Legend has it that during the migration of Javanese from Majapahit, four blacksmiths settled in the state of Pattani, working their trade for the Sultan. At the time Pattani was its own place, situated in the northern peninsular of Malaysia on the border of Southern Thailand. One of these blacksmiths was a lady named Pandai Minah and she is said to have introduced this small axe to the Pattani state. However it was her brother Pandai Jenal who is believed to have re-designed the small axe into the model seen and used today. The most notable difference was the handle which was fashioned with a curve design and sharp edges to be also be used as a weapon.

Like the karambit, it is said that the kapak kecil was considered a weapon of choice for the Srikandi or lady warrior.
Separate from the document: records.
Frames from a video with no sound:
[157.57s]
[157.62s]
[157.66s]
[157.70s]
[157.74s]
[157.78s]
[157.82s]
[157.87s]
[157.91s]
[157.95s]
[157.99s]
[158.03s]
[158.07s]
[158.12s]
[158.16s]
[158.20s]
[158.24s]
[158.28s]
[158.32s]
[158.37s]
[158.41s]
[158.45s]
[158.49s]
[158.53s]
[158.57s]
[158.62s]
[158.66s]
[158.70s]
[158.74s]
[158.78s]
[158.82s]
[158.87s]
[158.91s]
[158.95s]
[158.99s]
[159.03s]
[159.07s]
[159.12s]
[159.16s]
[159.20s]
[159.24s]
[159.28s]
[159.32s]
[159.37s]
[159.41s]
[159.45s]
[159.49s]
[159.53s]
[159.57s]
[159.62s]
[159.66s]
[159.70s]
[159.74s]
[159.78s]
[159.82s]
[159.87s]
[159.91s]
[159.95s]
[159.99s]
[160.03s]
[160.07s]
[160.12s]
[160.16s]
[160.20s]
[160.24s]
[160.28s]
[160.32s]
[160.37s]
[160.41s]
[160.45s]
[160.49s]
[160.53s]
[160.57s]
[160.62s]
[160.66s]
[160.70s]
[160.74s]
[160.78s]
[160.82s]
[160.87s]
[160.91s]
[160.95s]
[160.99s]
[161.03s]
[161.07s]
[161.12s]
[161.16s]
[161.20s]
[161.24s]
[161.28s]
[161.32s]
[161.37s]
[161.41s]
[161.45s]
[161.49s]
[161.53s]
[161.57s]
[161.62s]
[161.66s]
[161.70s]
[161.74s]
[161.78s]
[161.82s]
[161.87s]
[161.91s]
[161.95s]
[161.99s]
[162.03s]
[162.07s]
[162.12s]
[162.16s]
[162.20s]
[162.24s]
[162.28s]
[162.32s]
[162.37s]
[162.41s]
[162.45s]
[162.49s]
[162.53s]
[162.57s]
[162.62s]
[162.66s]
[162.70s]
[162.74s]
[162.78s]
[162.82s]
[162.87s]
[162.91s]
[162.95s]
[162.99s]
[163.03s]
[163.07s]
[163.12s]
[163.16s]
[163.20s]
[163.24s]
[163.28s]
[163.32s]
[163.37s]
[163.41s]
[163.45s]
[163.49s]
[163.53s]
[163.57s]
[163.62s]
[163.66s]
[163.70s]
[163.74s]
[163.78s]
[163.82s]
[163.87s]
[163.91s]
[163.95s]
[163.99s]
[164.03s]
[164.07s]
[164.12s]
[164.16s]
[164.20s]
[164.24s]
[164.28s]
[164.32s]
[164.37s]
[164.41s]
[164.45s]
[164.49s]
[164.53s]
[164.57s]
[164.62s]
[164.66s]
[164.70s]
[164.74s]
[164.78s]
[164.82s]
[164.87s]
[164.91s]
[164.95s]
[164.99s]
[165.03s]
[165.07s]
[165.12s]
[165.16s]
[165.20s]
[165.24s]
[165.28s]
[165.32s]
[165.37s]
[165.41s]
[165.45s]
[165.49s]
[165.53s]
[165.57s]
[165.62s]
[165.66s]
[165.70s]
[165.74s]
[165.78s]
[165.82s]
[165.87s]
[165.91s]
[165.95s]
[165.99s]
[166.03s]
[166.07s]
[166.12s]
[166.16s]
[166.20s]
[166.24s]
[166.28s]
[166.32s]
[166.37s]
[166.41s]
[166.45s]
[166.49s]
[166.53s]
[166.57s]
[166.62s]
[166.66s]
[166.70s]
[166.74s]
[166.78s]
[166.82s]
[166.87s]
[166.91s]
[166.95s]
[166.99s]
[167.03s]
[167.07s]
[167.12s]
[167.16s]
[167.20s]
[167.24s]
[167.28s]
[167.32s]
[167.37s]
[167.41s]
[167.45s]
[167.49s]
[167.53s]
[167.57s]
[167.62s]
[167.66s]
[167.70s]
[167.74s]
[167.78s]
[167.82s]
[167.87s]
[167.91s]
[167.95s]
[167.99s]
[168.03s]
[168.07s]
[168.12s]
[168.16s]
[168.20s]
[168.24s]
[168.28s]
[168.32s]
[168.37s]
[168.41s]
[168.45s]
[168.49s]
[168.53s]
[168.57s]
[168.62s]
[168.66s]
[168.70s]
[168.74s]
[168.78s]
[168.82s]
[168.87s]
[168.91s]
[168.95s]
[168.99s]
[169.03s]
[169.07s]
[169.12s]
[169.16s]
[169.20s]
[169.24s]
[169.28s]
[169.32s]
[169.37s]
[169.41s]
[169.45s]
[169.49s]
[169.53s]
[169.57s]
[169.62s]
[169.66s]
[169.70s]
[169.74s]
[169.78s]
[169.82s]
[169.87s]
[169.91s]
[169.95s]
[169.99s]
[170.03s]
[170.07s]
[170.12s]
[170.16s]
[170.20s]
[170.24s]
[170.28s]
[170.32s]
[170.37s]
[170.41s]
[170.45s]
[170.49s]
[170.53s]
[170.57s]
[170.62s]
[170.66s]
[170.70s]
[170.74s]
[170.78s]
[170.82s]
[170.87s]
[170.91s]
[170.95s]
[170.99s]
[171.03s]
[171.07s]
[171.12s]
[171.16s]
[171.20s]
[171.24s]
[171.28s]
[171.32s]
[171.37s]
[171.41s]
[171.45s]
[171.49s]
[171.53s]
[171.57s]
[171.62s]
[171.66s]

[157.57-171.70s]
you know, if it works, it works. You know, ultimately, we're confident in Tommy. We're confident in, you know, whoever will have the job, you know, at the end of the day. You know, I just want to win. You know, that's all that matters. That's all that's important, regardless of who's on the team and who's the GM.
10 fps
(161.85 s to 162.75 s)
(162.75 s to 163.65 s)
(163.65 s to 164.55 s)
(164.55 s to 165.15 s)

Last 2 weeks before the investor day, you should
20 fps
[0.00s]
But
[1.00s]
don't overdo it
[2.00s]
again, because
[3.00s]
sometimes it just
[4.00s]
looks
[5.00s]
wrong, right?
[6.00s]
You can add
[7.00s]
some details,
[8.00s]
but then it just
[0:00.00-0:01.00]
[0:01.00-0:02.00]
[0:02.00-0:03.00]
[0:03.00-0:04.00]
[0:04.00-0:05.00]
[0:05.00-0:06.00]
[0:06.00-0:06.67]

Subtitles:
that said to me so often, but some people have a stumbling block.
The pesilat (silat player) women would conceal the small axe either hidden in their bengkung (sash) or strap it to the side of their leg and sometimes even concealed the weapon in their hair, knotted into the bun. The hammer part of the blade’s head is for striking and the side sharp axe edge is naturally for ripping, hacking and slashing. The opponent's face is the target area for this weapon; due to its small blade it would be less effective in body cuts.

 

The Kapak Kecil measures less than 7 inches in length from the tip of its blade to the handle and its wood handle is generally made from ‘kayu nibung’ which is a type of wood found on most of South East Asia’s beaches.

 

In Kelantan, he Kapak Kecil became apart a favourite among the men; they would carry the small axe inconspicuously in their turban with the handle protruding. The weapon could be gripped, extracted and put to work instantly. In addition to the above methods of use it could also be thrown with remarkable accuracy.

 

With its small size this is clearly a weapon meant for defence as the handle point is extremely sharp and could be stabbed several times into the opponent's weapon arm, weakening it, before following up with a straight punch to the face holding the small axe and splitting the face apart.

 

However it was also perfect for covert attack, creeping up on the victim and hacking the neck veins from behind. Legend says that because of the regularity of use in the latter role the little axe became known as the ‘Assassin's Weapon’.

 

There are three examples of the little axe in our collection all of similar size although one has a steel head and the other two brass.